Para Amaro, existe um número considerável de jovens que, nos últimos anos, tiveram acesso a políticas de promoção ao ensino superior e que agora buscam por textos sobre esse universo. Muitos estão, segundo o editor, “ávidos por representatividade também na literatura”. A Lei 10.639, de 2003, que obriga o estudo da história e da cultura afro-brasileiras nas escolas, ajuda a gerar interesse na produção de autores negros.
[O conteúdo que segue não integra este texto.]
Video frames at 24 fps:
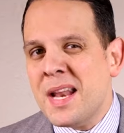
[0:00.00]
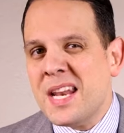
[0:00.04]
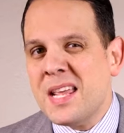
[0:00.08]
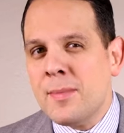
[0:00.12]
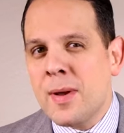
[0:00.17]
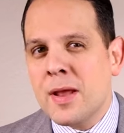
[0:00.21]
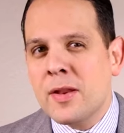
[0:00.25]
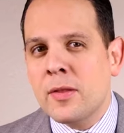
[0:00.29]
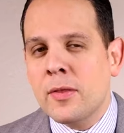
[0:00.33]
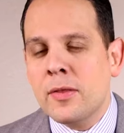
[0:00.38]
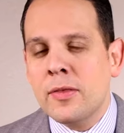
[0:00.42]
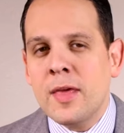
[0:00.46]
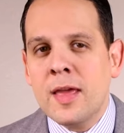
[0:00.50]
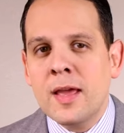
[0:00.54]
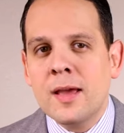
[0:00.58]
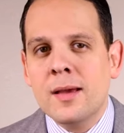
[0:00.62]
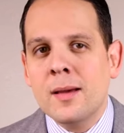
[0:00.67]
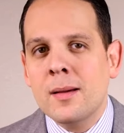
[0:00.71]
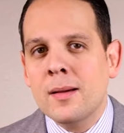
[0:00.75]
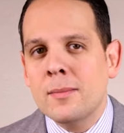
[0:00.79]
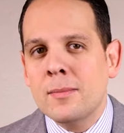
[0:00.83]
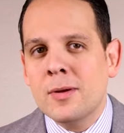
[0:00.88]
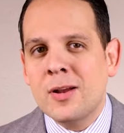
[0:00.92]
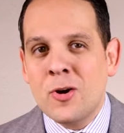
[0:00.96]
Many men
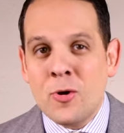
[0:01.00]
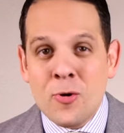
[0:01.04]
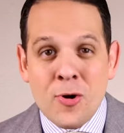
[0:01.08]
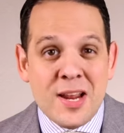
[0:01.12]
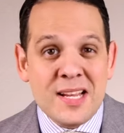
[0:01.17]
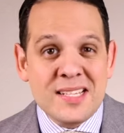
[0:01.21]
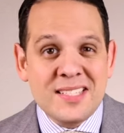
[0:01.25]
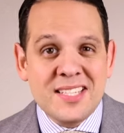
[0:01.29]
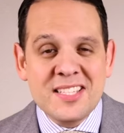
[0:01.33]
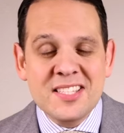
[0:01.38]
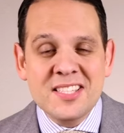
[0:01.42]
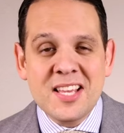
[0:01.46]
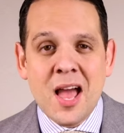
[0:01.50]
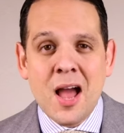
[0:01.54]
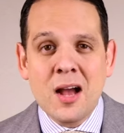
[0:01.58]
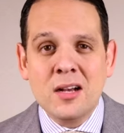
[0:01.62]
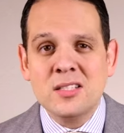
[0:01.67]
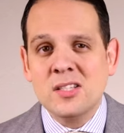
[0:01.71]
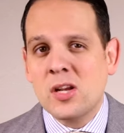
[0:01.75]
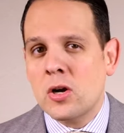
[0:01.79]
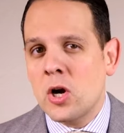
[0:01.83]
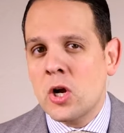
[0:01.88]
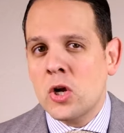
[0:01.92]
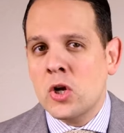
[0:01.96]
think crazy
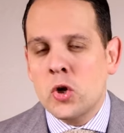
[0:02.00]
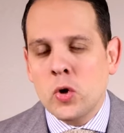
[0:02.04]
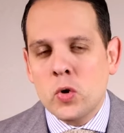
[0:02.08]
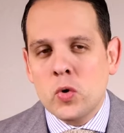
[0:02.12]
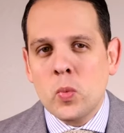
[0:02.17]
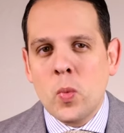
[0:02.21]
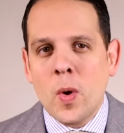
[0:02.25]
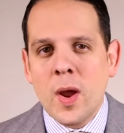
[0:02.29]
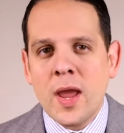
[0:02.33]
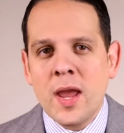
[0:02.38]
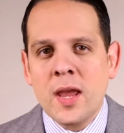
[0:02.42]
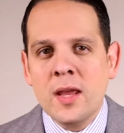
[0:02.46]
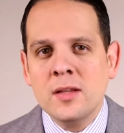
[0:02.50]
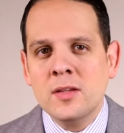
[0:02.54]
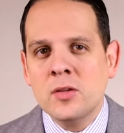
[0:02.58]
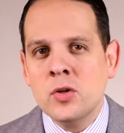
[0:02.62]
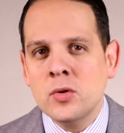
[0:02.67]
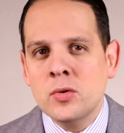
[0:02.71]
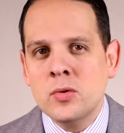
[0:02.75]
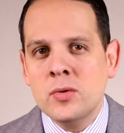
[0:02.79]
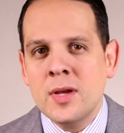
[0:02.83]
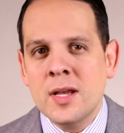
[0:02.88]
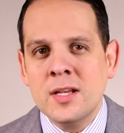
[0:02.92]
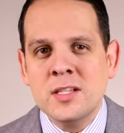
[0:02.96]
socks are a good way
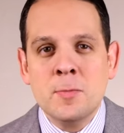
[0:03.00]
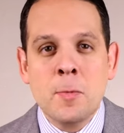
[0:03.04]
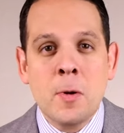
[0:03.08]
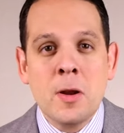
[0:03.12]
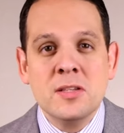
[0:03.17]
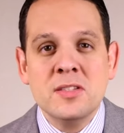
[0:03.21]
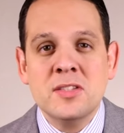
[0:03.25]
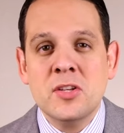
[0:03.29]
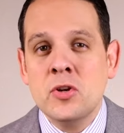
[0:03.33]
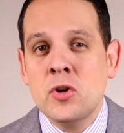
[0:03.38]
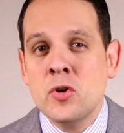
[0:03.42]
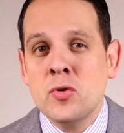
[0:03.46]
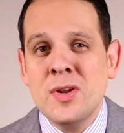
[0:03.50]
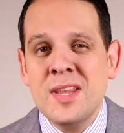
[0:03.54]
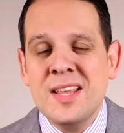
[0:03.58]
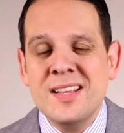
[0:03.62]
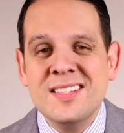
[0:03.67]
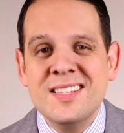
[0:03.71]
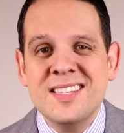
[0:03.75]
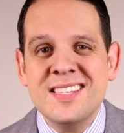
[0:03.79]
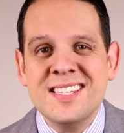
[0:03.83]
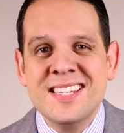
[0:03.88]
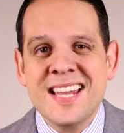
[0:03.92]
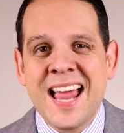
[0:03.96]
to express their
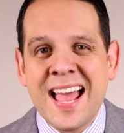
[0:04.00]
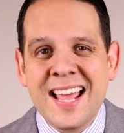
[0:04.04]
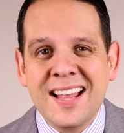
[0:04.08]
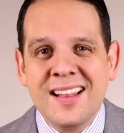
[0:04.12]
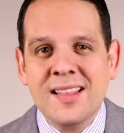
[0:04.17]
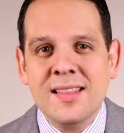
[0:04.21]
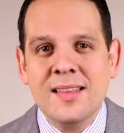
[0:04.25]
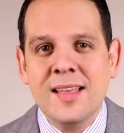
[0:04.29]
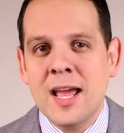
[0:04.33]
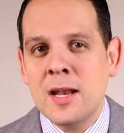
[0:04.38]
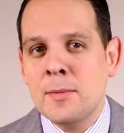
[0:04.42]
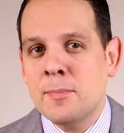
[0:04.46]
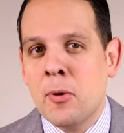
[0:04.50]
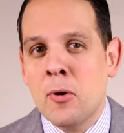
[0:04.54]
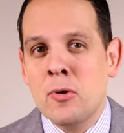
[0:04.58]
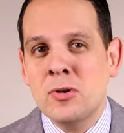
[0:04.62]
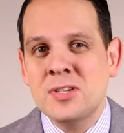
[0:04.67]
unique style and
A editora também está criando projetos que tragam a produção de eventos periféricos, como o grupo Sarau da Esquina da Cidade de Deus, a uma cena literária mais ampla. Segundo Amaro, para muitos escritores negros, principalmente os mais jovens, esses eventos são o único canal que encontram para a divulgação de seus trabalhos. Outra iniciativa para a promoção de novos talentos é o Prêmio Malê, que este ano teve 180 inscritos. O vencedor, Jhow Carvalho, e outros nove finalistas tiveram seus contos publicados na coletânea “Letra e tinta”, lançada em setembro.

— O prêmio deu espaço para jovens escritores falarem sobre suas vivências, sobre assuntos que não têm lugar em outros espaços — diz Jhow Carvalho. — Um tema recorrente nos contos, por exemplo, é o genocídio da população negra. Lê-los é pensar como os jovens negros estão enxergando a realidade à qual pertencem.